Clearly, the learning speed of the proposed method is much faster than other competing methods. This efficiency is attributed to the direct optimization of instance features, rather than relying on classifier weights or memory banks.

tip

Another STL-10 dataset also achieves SOTA performance, but for brevity, it is not discussed here.

Experiments with Unknown Classes

Based on existing work in supervised deep embedding learning, the authors evaluated the following metrics on the test set:

Retrieval Performance (R@K): Measures the probability of correctly matching (same class label) a given query image in the top $k$ retrieval results.
Clustering Performance (NMI): Measures the clustering quality of the test set using Normalized Mutual Information (NMI).

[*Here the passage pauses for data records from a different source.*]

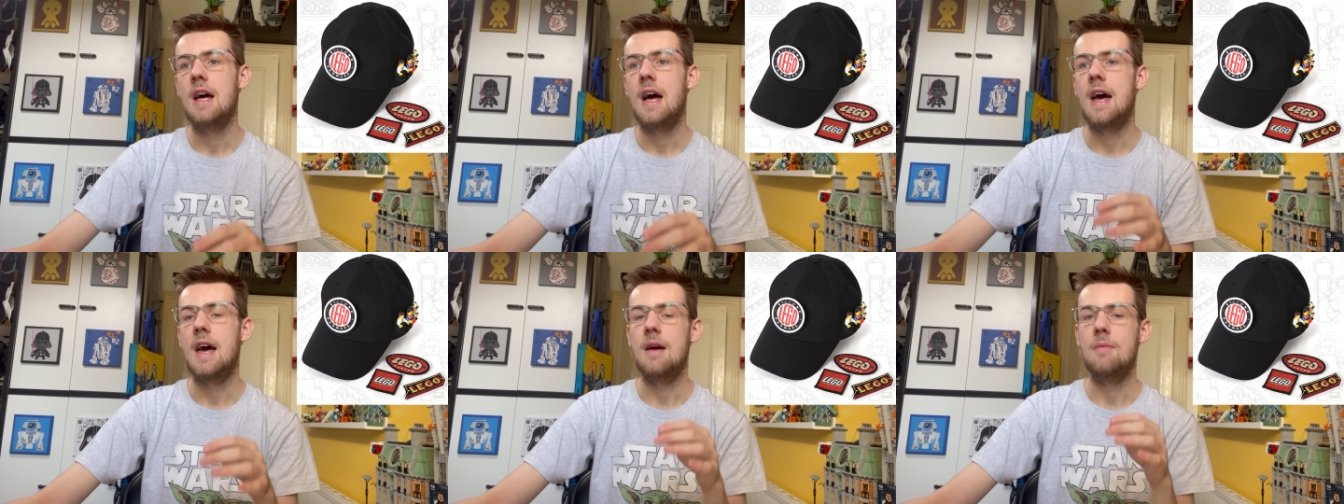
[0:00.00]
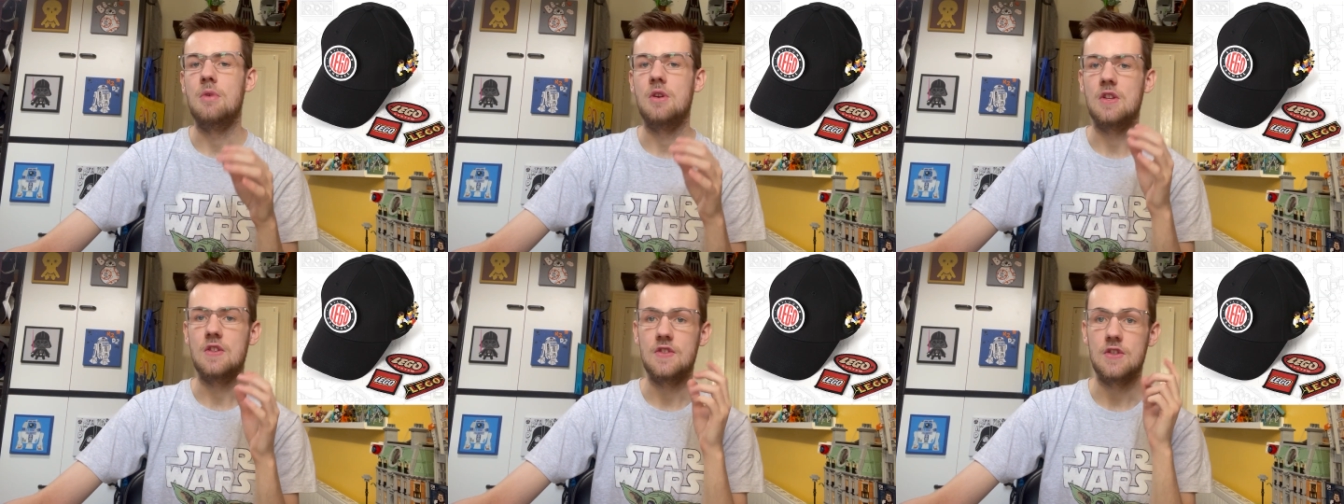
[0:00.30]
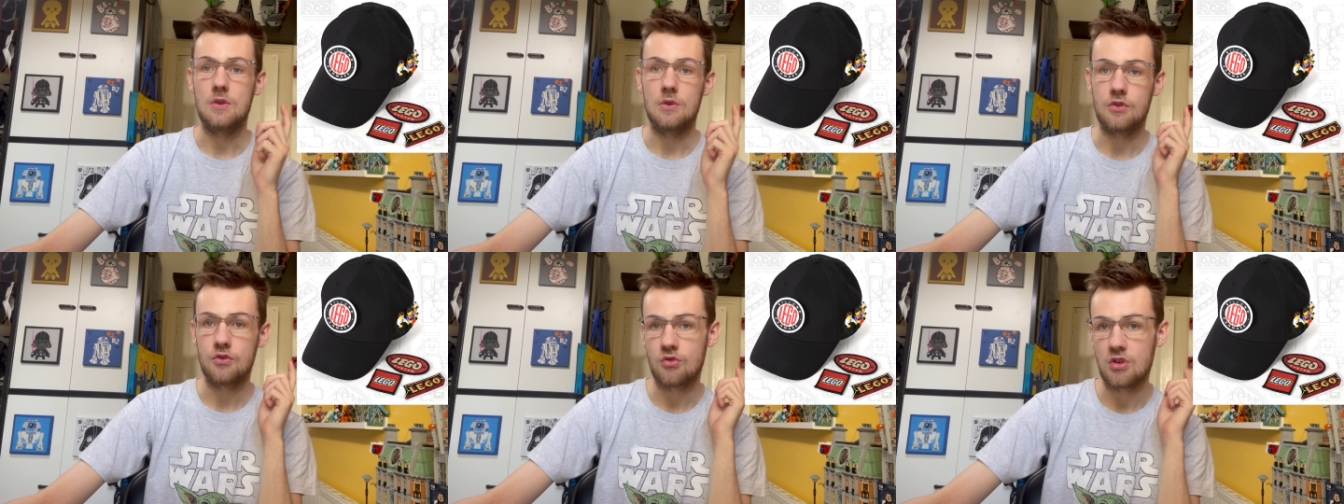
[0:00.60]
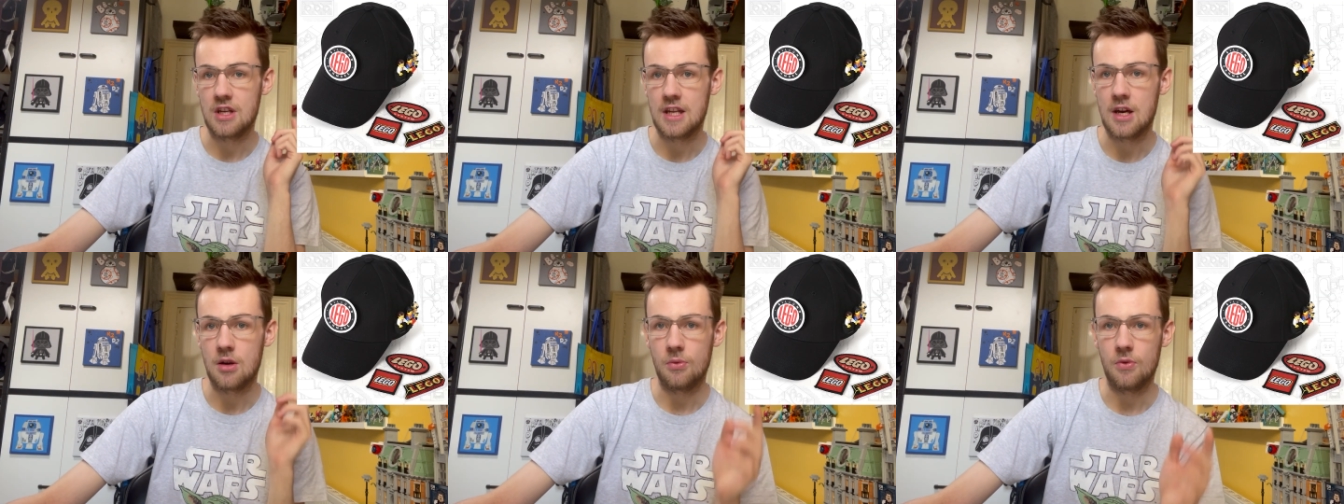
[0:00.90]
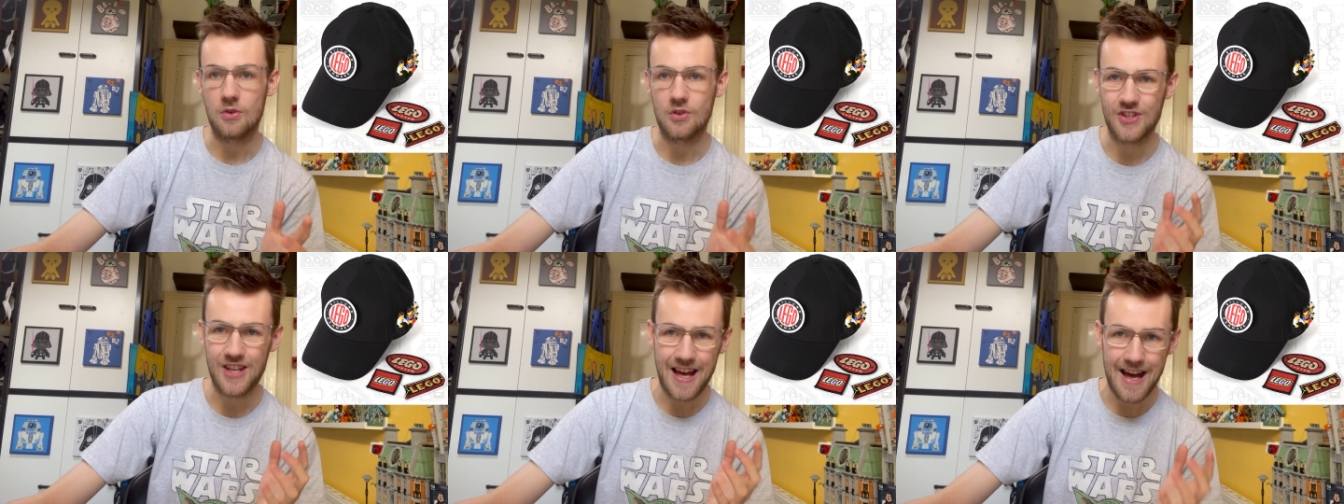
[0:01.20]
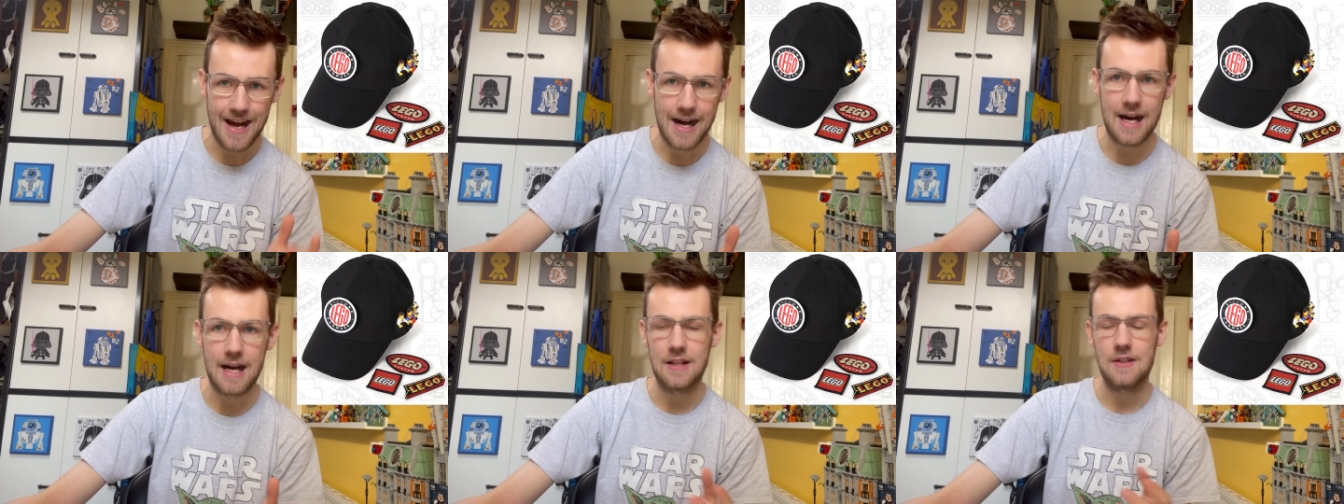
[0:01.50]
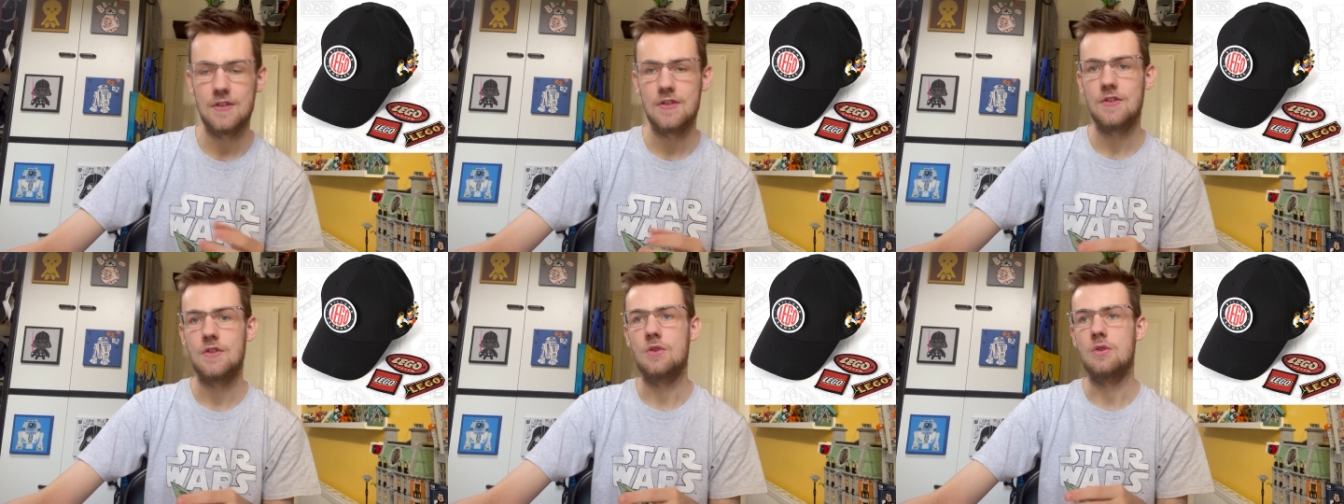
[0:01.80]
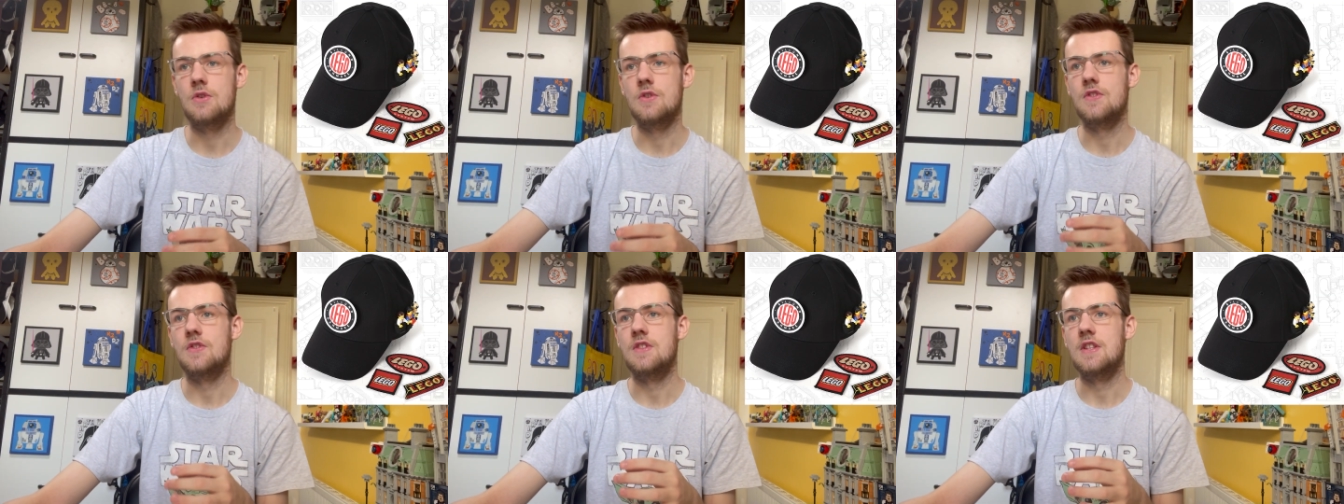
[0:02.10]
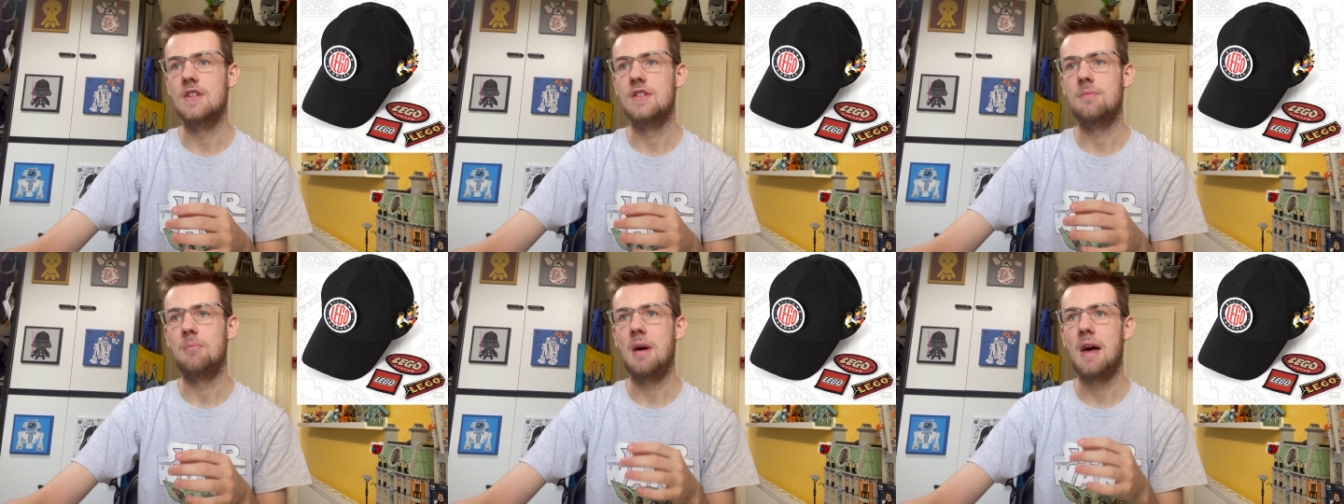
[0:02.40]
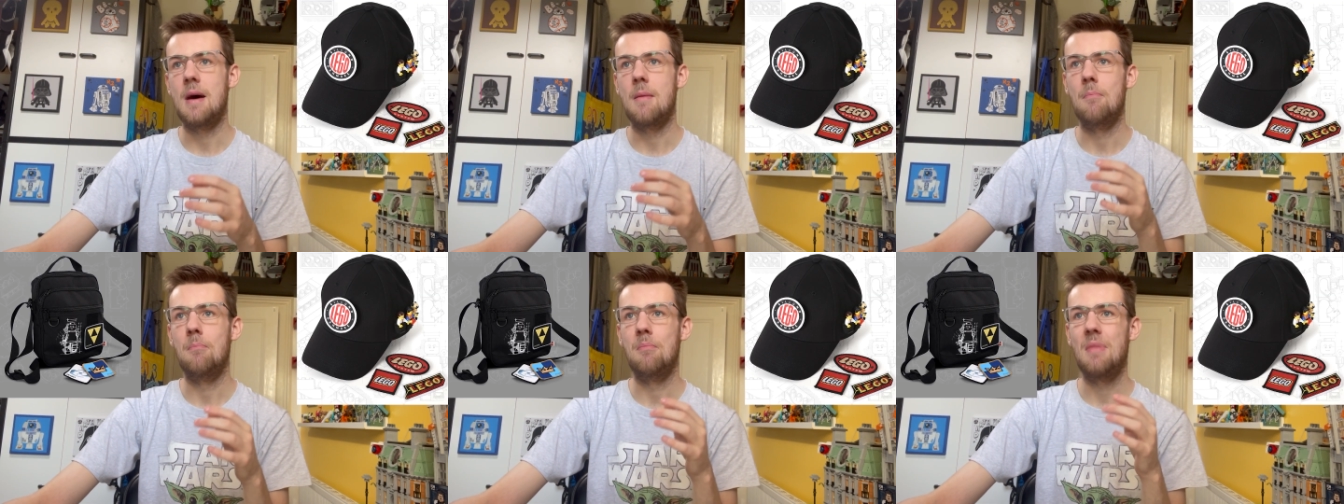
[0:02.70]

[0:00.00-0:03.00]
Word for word: Um, you can see on screen now there's hats, there's this um,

Next, to assess the discriminative ability of the learned feature embeddings when there is no overlap in semantic classes between the training and test samples, the authors conducted experiments on the CUB200, Product, and Car196 datasets:

CUB200 (Bird Dataset): The first 100 classes (5,864 images) were used for training, and the remaining 100 classes (5,924 images) were used for testing.
Product (Product Dataset): The first 11,318 classes (59,551 images) were used for training, and the remaining 11,316 classes (60,502 images) were used for testing.
Car196 (Car Dataset): The first 98 classes (8,054 images) were used for training, and the remaining 98 classes (8,131 images) were used for testing.

unknown

The results, shown in the table above, indicate that the proposed method even competes with some supervised learning methods on the CUB200 dataset, demonstrating superior unsupervised learning capabilities.

tip

Here, we have only shown the results for the CUB200 dataset; the results for the other two datasets can be found in the original paper.

Ablation Study

The proposed method introduces two key properties in instance feature learning: data augmentation invariance and instance dispersion.

To verify the impact of these properties on performance, the authors conducted an ablation study on the CIFAR-10 dataset.

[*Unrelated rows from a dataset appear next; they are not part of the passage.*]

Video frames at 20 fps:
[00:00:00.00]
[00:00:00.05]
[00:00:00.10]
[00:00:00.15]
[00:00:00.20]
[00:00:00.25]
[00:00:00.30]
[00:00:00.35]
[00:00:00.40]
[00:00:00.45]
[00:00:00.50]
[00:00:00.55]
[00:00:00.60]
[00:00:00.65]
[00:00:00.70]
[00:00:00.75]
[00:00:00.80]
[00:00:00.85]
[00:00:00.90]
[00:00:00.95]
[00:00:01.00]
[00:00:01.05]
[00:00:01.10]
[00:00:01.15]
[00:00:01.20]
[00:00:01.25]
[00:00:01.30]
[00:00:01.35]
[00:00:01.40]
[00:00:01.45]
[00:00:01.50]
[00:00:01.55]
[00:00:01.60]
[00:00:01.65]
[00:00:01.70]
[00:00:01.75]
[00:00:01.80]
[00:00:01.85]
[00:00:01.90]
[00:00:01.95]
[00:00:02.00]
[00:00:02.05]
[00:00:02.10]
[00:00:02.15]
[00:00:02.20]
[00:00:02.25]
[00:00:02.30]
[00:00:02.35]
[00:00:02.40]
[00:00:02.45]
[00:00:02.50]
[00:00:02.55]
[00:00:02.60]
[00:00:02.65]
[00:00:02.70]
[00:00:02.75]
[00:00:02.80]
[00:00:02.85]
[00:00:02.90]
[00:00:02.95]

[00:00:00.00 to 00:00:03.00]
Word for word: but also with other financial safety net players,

Impact of Data Augmentation Invariance

The table above shows the results, where:
- w/o: Indicates the removal of a specific augmentation operation.
- R: Indicates random cropping (RandomResizedCrop).
- G: Indicates random grayscale (RandomGrayscale).
- C: Indicates color jittering (ColorJitter).
- F: Indicates random horizontal flipping (RandomHorizontalFlip).
From the results, it is clear that all augmentation operations contributed to the model's performance improvement, with random cropping contributing the most. The authors also conducted an experiment without any data augmentation (No DA), and the results are shown in the table below:

The classification accuracy dropped sharply from 83.6% to 37.4%, which is quite astonishing!

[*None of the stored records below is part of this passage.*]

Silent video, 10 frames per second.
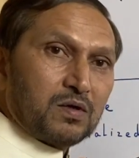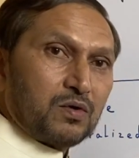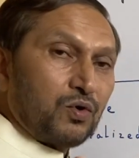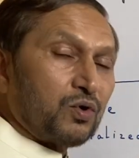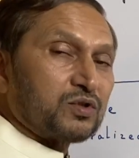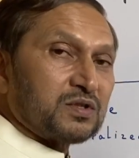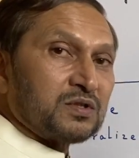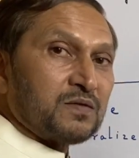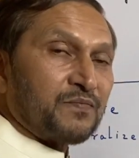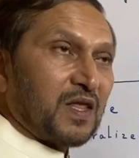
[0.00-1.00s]
growth
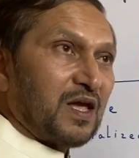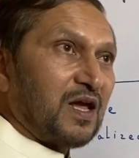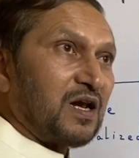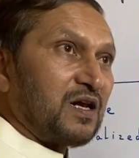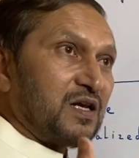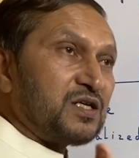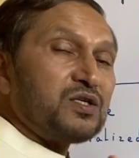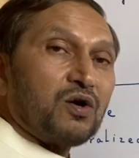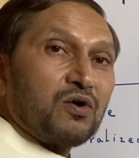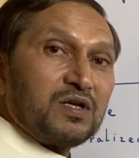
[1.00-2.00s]
and
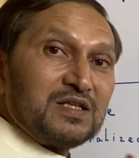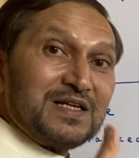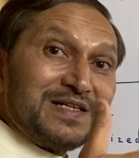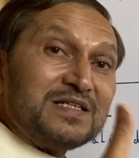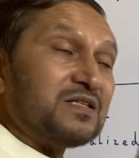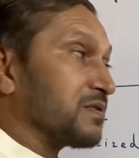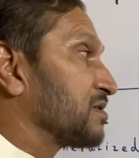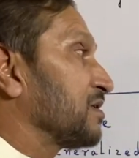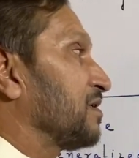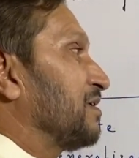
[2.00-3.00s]
later on in the years
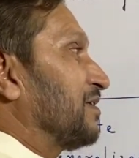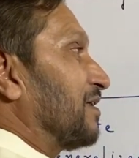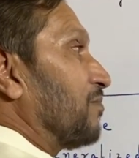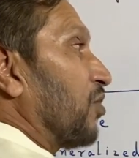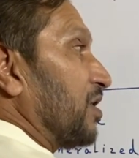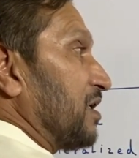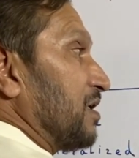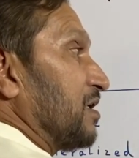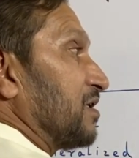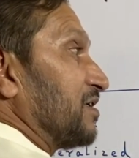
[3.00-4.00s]
the body
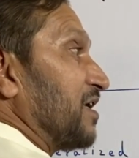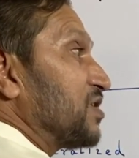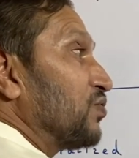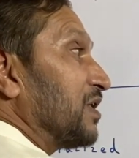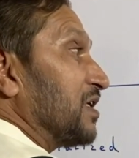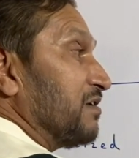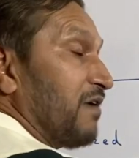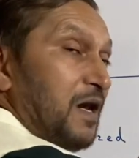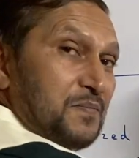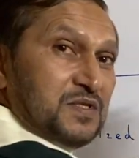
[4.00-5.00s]
gradually
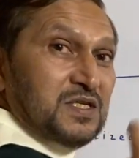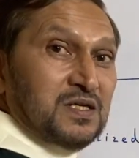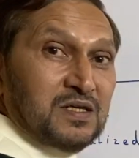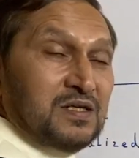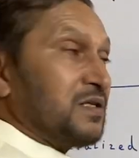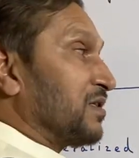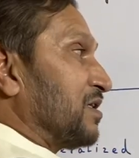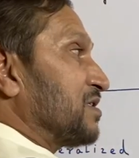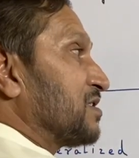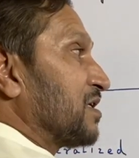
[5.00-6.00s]
develops
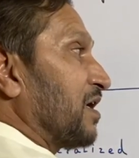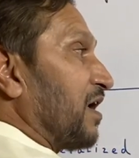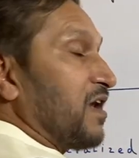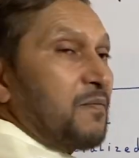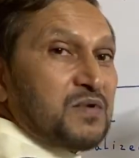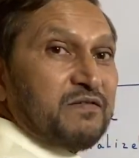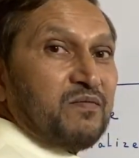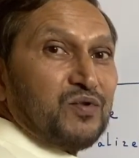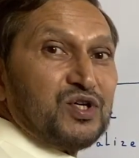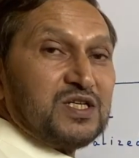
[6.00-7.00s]
this adaptive
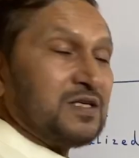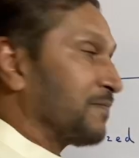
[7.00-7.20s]
immunity.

This shows that without data augmentation, the network fails to generate any positive concentration, leading to visually similar image features being wrongly separated. Therefore, data augmentation invariance is a key factor in learning effective embedded features.
Impact of Instance Dispersion

To study the effect of instance dispersion, the authors tested two negative sample selection strategies:
1. Hard Negative: Select the top 50% most similar features to the query instance as negative samples.
2. Easy Negative: Select the top 50% least similar features to the query instance as negative samples.
The table again shows that when only easy negative samples are used, accuracy drops from 83.6% to 57.5%, while using only hard negative samples achieves performance nearly equivalent to the full model.

This means that separating difficult negative samples helps improve the discriminative power of the learned embedding features. In contrast, easy negative samples provide almost no challenge to the model and do not effectively help the model learn instance dispersion.

Conclusion

This paper emphasizes two key points: data augmentation invariance and instance dispersion.

Based on the various experiments presented by the authors, if we want to excel at unsupervised learning, we should use sufficiently diverse data augmentation operations and select hard negative samples.

These two conclusions continue to appear in subsequent research and can be regarded as important observations in the field of unsupervised learning.